A 1992 probe into his alleged theft and sale of Russian military fuel tanks to a foreign business never resulted in charges being brought.

More recently, the deals Abramovich cut to gain control of the aluminum industry received investigators’ scrutiny.

Mikhail Khodorkovsky
Through his ownership of the now-defunct Bank Menatep, Khodorkovsky held a 10 percent stake in Moscow Times' parent company Independent Media, which also publishes Playboy and Cosmopolitan in Russia.

He also is part of the Berezovsky consortium that control the public television station, ORT, and has connections to the head of the Itar-Tass news agency.

Menatep reportedly came under investigation in the Bank of New York money laundering scandal, but has denied wrongdoing.

Last year he spent $1 million on full-page ads in major American newspapers to boost Menatep’s reputation.

As head of the Yukos oil company, Khodorkovsky recently inked a deal to provide an additional 1.5 million tons of oil to China.

Anatoly Chubais

Anatoly Chubais
Anatoly Chubais
Also dubbed a “Rasputin,” this slick former finance minister heads Russia's electricity monopoly.

He started as more of a politician than an oligarch and was seen as the point-man in efforts to liberalize Russia’s economy. The cosmopolitan Chubais wowed Western media during visits overseas.

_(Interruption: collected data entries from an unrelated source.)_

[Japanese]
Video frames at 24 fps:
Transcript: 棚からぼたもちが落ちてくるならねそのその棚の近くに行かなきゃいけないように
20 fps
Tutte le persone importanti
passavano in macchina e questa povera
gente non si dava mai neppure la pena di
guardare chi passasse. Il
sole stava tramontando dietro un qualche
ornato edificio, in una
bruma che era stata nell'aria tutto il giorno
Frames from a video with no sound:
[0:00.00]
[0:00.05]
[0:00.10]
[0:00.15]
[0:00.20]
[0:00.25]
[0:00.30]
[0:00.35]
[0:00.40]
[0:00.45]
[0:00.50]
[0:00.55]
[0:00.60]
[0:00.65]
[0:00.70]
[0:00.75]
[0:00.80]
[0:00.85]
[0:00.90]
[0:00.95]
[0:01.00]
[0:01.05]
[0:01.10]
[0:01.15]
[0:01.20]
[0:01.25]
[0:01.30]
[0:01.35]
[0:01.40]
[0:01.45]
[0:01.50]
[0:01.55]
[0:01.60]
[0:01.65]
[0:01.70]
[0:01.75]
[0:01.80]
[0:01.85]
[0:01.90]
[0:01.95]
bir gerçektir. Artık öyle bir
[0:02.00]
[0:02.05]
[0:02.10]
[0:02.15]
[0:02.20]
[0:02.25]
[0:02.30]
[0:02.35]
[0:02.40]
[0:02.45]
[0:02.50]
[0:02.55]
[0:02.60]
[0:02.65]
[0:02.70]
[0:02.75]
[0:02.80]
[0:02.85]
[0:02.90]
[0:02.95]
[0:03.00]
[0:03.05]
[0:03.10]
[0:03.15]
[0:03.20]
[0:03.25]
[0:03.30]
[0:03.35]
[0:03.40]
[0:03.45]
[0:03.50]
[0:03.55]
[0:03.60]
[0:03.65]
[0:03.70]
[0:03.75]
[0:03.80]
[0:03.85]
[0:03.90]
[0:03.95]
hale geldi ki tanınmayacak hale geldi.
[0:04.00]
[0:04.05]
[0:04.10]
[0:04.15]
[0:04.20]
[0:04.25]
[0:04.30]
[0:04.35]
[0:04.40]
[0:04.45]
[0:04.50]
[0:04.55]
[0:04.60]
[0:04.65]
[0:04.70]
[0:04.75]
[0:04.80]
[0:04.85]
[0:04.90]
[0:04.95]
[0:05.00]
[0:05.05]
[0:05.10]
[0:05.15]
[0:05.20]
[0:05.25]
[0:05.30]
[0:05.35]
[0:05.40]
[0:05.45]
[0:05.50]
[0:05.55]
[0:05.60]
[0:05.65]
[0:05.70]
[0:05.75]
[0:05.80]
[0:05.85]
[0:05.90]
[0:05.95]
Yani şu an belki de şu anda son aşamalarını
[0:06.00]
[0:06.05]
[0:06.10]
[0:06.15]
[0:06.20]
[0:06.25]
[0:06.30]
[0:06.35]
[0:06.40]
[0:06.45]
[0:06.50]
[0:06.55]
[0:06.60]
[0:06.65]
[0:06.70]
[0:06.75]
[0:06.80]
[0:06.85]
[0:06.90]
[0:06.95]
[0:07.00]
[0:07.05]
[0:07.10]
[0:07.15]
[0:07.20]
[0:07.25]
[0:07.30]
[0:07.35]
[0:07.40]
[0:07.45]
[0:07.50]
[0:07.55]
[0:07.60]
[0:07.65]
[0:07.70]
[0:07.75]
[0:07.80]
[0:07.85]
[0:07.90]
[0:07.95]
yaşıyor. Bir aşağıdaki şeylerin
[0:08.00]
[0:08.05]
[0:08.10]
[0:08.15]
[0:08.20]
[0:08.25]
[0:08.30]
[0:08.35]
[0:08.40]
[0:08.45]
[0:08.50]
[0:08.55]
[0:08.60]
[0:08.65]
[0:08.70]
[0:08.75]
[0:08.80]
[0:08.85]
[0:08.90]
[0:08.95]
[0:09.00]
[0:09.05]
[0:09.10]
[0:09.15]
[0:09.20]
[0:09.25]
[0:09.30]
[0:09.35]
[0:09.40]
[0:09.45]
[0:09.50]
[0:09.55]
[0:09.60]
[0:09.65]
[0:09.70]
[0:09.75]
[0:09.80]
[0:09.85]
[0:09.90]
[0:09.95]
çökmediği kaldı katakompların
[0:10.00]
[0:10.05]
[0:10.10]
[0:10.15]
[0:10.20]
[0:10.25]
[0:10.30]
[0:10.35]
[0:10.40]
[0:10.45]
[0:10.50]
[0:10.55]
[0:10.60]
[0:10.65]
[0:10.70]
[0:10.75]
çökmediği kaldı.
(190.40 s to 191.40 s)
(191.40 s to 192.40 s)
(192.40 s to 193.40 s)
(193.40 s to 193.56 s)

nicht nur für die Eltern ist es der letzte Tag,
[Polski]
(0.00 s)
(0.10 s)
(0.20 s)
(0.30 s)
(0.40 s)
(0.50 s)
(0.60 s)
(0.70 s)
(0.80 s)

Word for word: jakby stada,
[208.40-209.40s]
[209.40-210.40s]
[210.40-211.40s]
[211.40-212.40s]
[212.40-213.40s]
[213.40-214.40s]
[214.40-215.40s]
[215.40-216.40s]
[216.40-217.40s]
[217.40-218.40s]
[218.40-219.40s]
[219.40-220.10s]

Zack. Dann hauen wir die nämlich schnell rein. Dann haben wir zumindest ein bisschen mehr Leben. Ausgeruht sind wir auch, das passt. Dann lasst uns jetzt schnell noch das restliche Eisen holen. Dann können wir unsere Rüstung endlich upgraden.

But Chubais’ enemies saw him as a mastermind behind dubious privatization deals.

When he was sacked from the finance ministry in 1997, news accounts suggested it was because parliament was upset that he accepted $90,000 to co-author a book on privatization.

He also was the subject of a scandal in which he and four other Yelstin ministers were accused of taking bribes from a bank.